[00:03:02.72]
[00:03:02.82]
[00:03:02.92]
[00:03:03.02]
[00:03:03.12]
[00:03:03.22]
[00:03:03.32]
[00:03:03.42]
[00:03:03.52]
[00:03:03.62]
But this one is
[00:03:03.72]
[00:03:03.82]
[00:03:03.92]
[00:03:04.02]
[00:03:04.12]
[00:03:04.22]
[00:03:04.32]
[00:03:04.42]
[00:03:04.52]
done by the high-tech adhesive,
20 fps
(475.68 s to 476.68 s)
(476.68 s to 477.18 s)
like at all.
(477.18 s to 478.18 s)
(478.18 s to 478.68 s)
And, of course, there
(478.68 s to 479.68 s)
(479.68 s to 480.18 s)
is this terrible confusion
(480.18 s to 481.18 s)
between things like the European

********************

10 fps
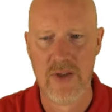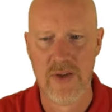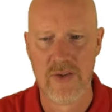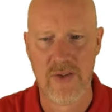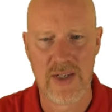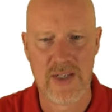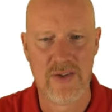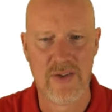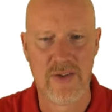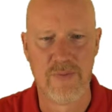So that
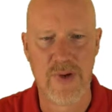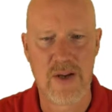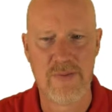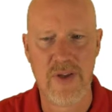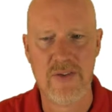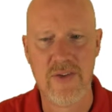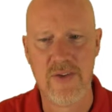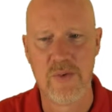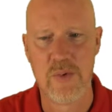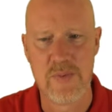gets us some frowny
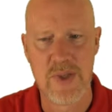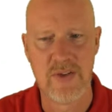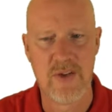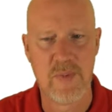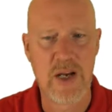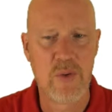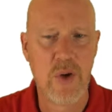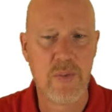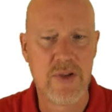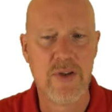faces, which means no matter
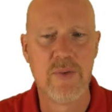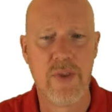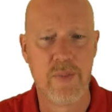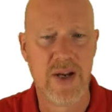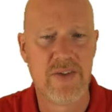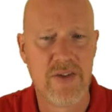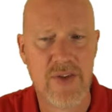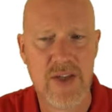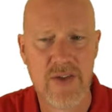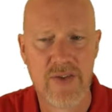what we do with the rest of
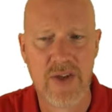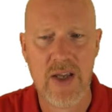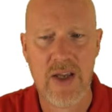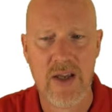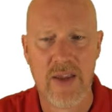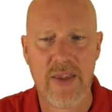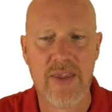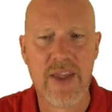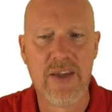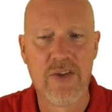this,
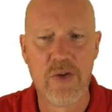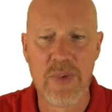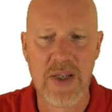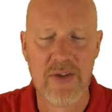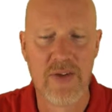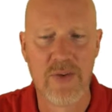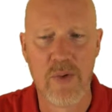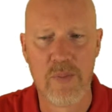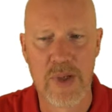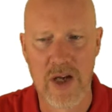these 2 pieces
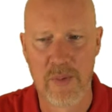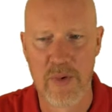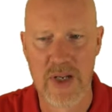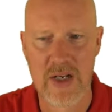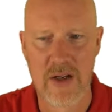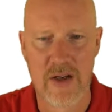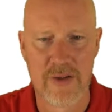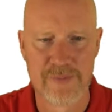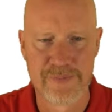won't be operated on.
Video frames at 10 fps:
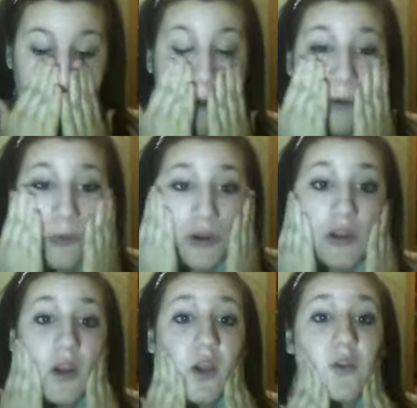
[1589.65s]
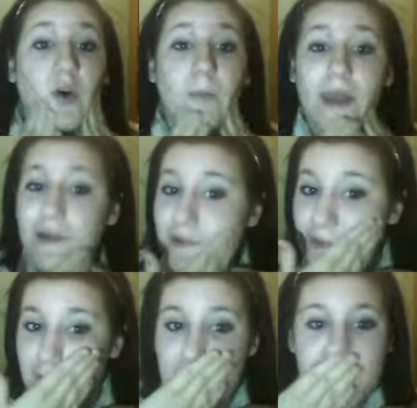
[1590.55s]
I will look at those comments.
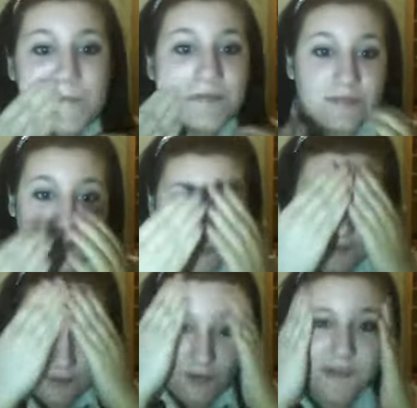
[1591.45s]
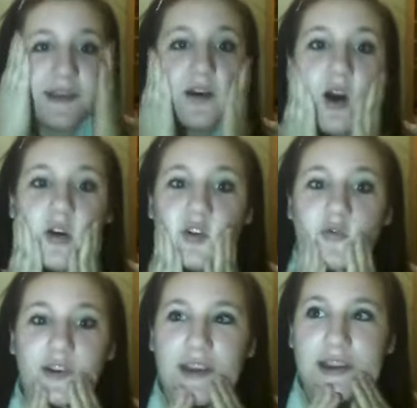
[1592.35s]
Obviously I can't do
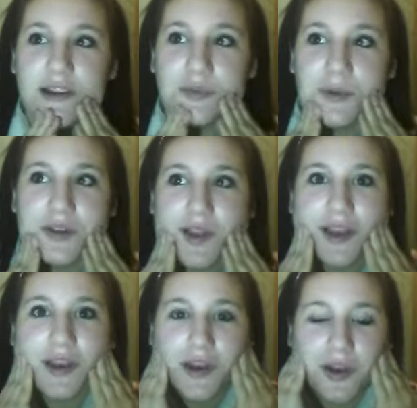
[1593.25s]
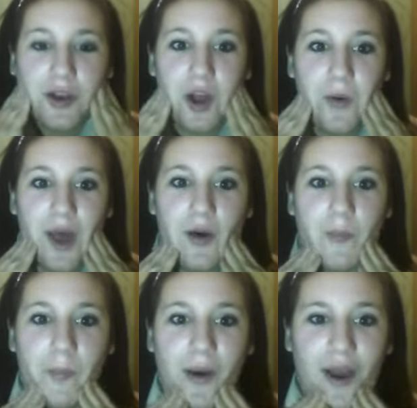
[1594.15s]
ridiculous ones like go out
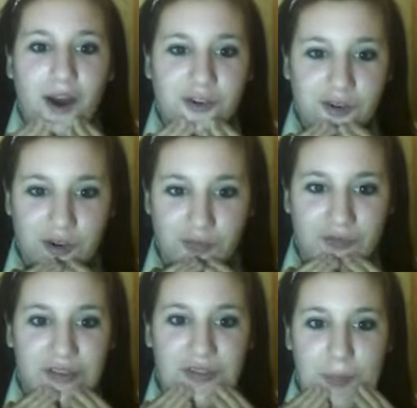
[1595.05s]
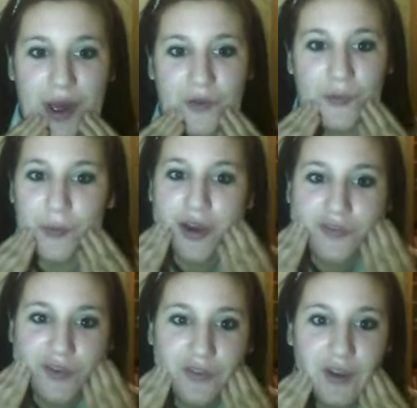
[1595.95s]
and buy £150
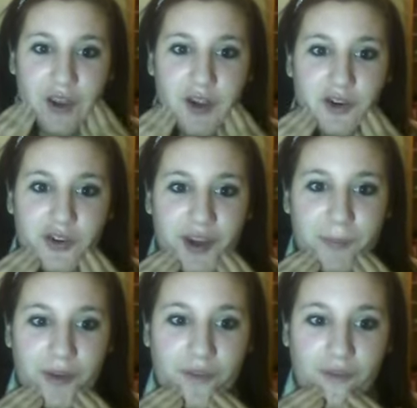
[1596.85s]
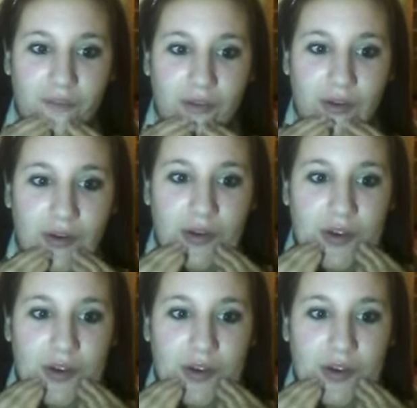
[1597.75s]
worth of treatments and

********************

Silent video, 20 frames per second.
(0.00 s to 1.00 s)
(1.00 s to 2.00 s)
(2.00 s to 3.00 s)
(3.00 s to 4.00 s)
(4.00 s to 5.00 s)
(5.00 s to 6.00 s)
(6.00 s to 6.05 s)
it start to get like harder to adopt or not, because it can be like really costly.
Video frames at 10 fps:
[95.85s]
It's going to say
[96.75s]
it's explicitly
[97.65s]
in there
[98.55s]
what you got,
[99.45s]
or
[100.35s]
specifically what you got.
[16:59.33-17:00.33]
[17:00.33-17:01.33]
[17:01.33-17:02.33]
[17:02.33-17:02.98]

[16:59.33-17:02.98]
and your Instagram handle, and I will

********************

● **Task instructions**: Among the records above, a stretch begins at the line containing "Silent video, 20 frames per second." and ends at the line containing "[17:02.33-17:02.98]". Restate that stretch word for word, and nothing else.

● **Completed task**:
Silent video, 20 frames per second.
(0.00 s to 1.00 s)
(1.00 s to 2.00 s)
(2.00 s to 3.00 s)
(3.00 s to 4.00 s)
(4.00 s to 5.00 s)
(5.00 s to 6.00 s)
(6.00 s to 6.05 s)
it start to get like harder to adopt or not, because it can be like really costly.
Video frames at 10 fps:
[95.85s]
It's going to say
[96.75s]
it's explicitly
[97.65s]
in there
[98.55s]
what you got,
[99.45s]
or
[100.35s]
specifically what you got.
[16:59.33-17:00.33]
[17:00.33-17:01.33]
[17:01.33-17:02.33]
[17:02.33-17:02.98]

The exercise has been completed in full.